[Listed entries Boundary: Start]

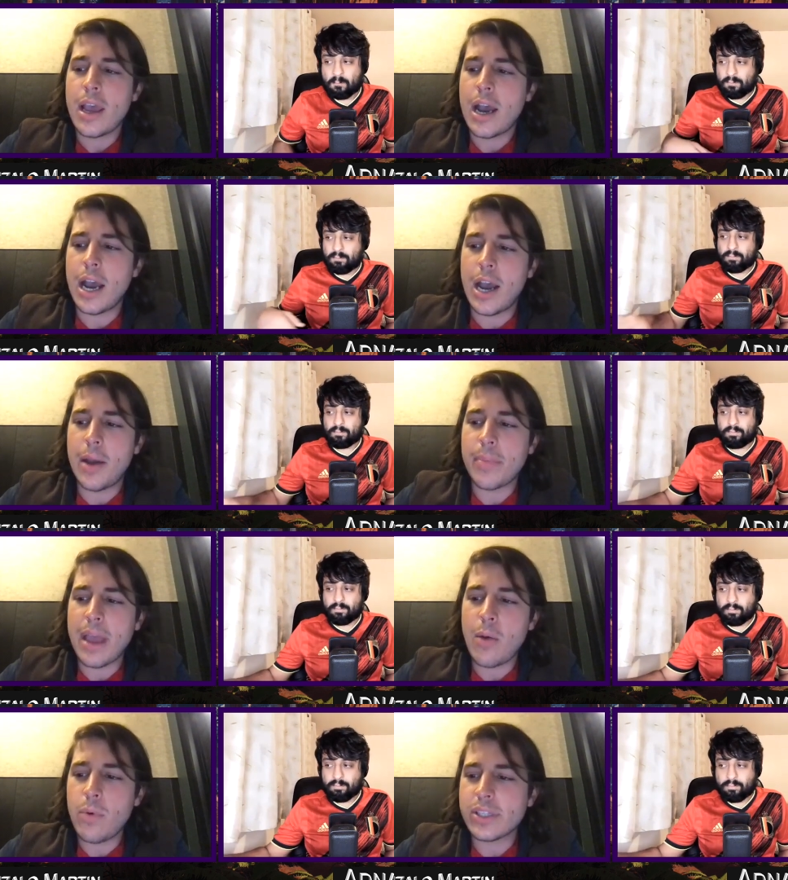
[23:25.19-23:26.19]
Speaker 1: Um,
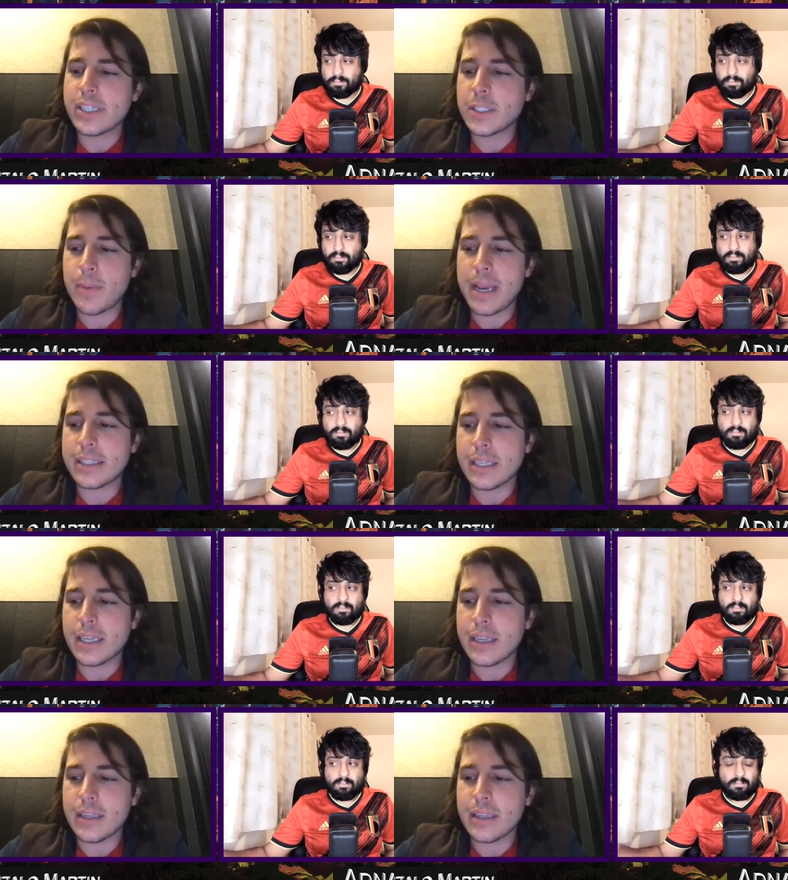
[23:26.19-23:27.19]
I was
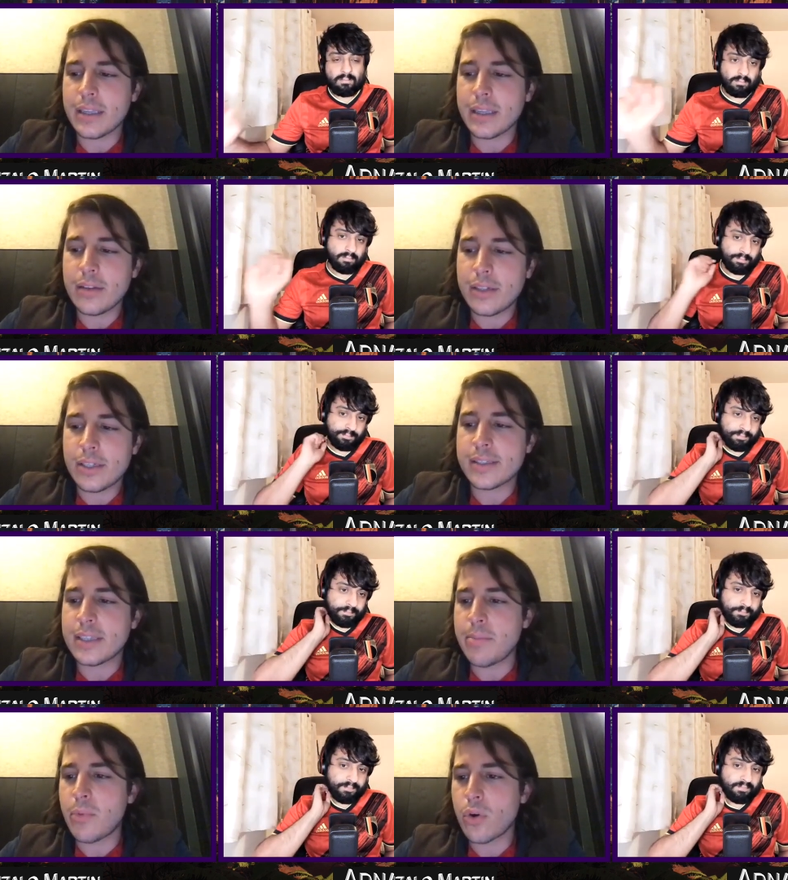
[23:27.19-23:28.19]
expecting to
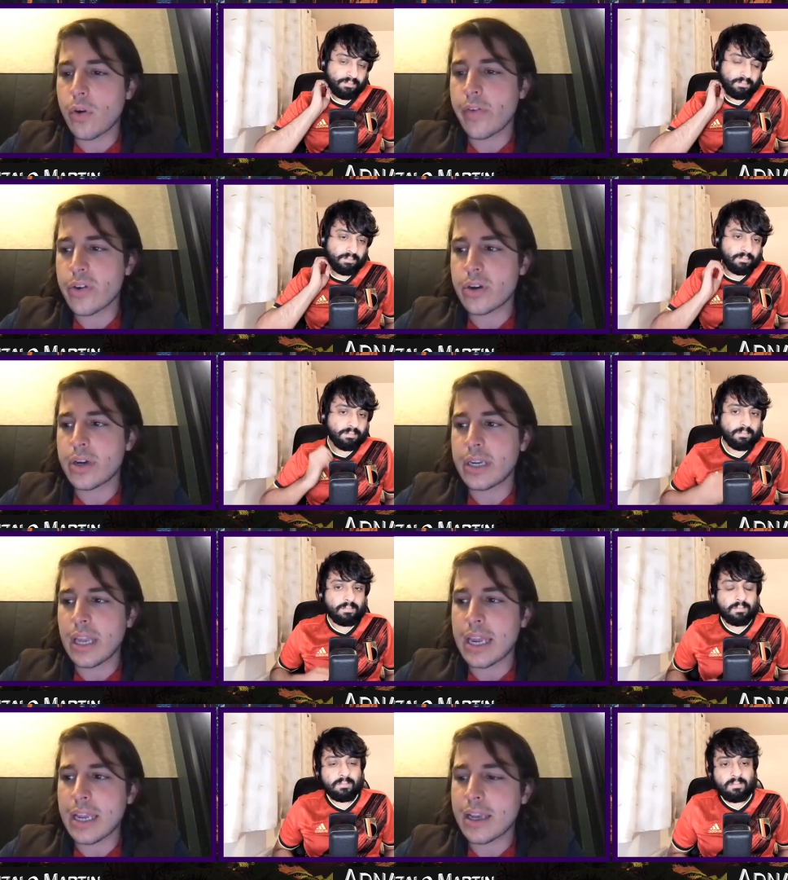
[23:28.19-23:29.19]
see more of her, and,
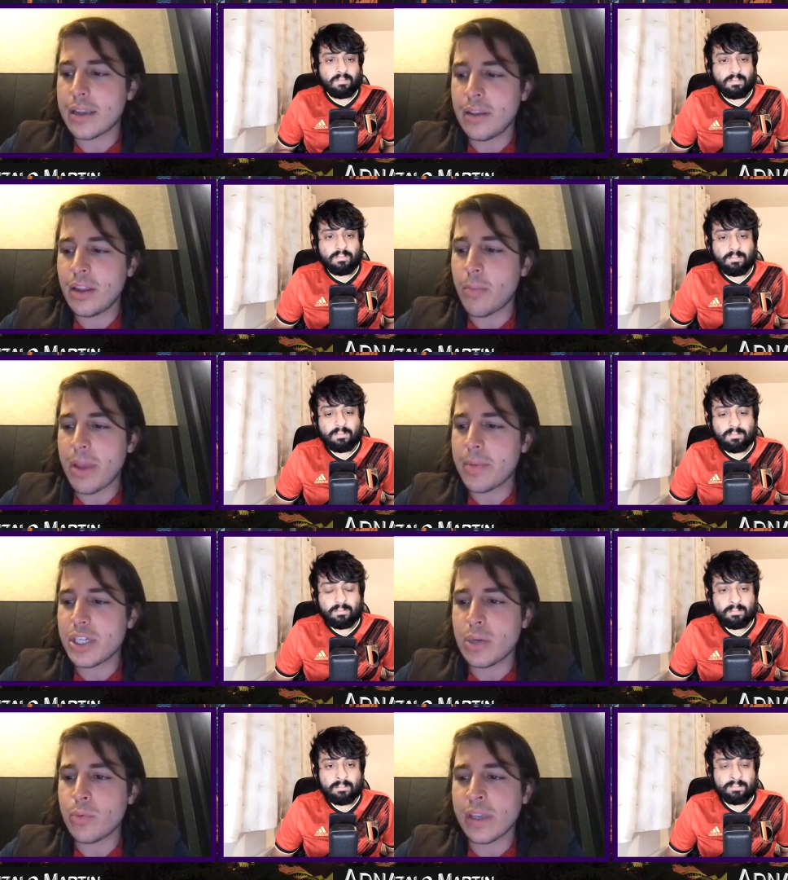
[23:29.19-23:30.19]
like, you know, maybe
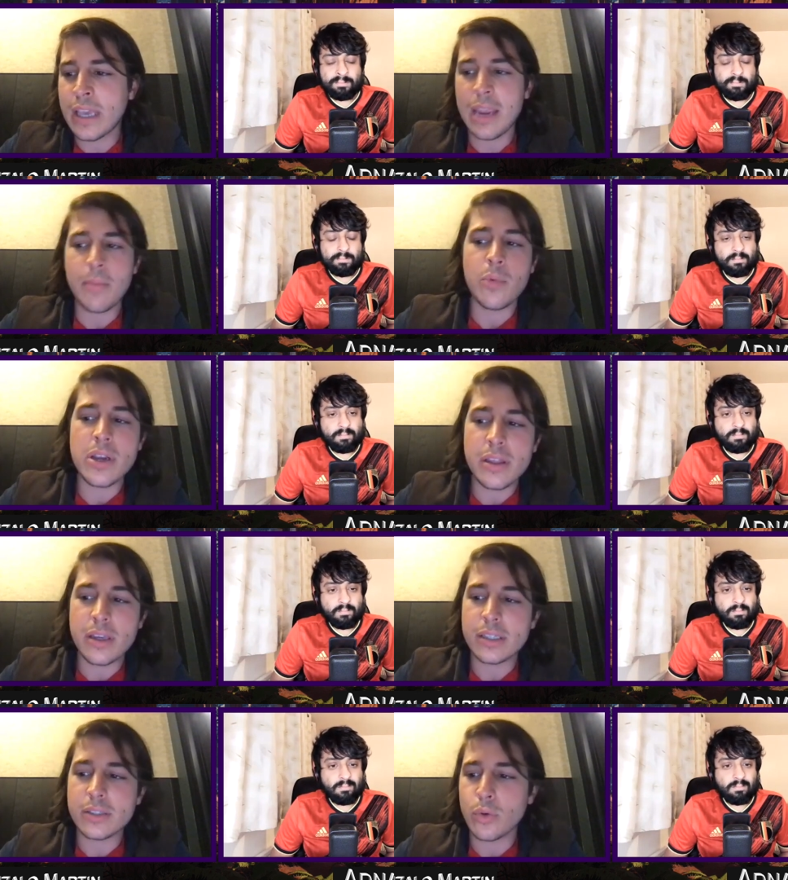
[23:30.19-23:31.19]
she came with
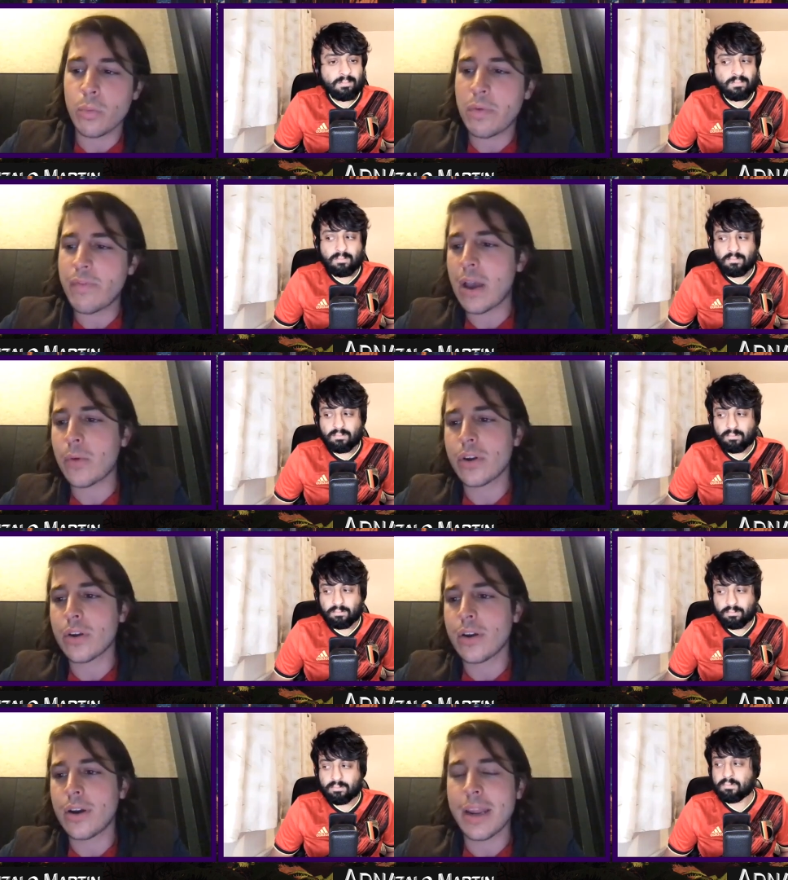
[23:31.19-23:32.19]
us or we found
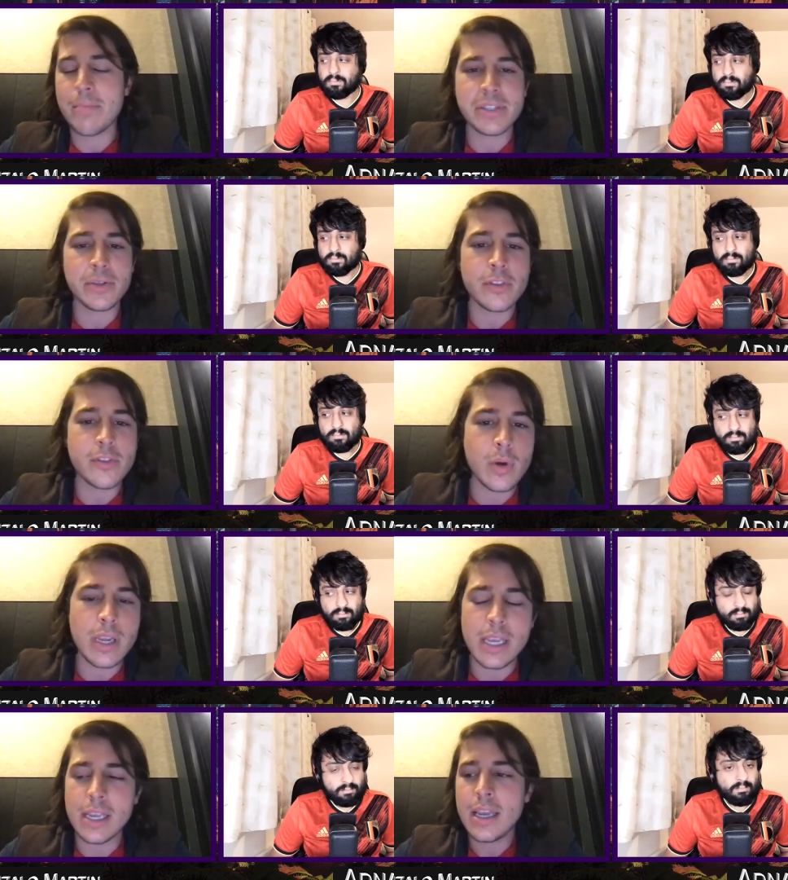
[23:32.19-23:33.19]
her on episode
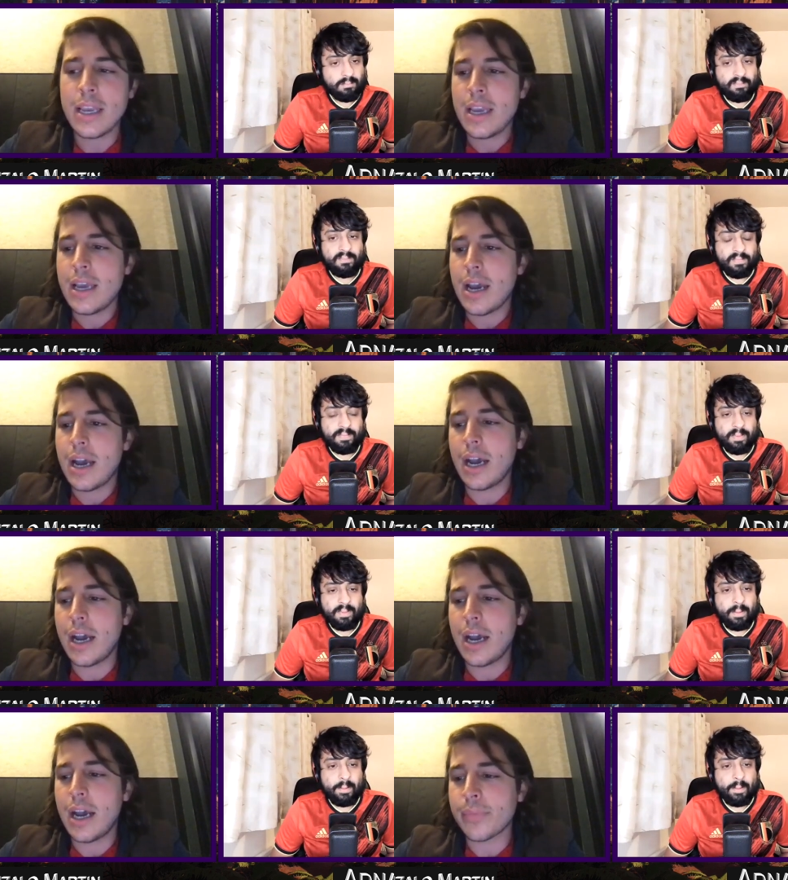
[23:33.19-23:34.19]
three.
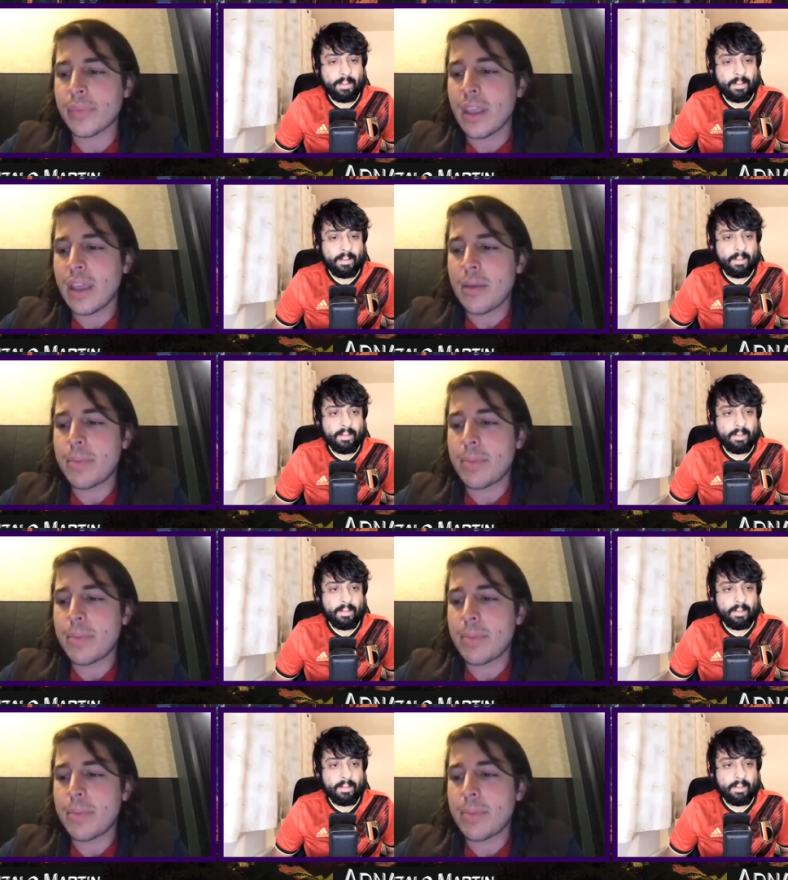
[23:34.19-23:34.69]
Um, but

[Listed entries Boundary: End]

What needs to be done:
From the line containing "[23:27.19-23:28.19]" down to the last line of the entries above, retype each line exactly as it stands, but skip the pictures.

Solution for this exercise:
[23:27.19-23:28.19]
expecting to
[23:28.19-23:29.19]
see more of her, and,
[23:29.19-23:30.19]
like, you know, maybe
[23:30.19-23:31.19]
she came with
[23:31.19-23:32.19]
us or we found
[23:32.19-23:33.19]
her on episode
[23:33.19-23:34.19]
three.
[23:34.19-23:34.69]
Um, but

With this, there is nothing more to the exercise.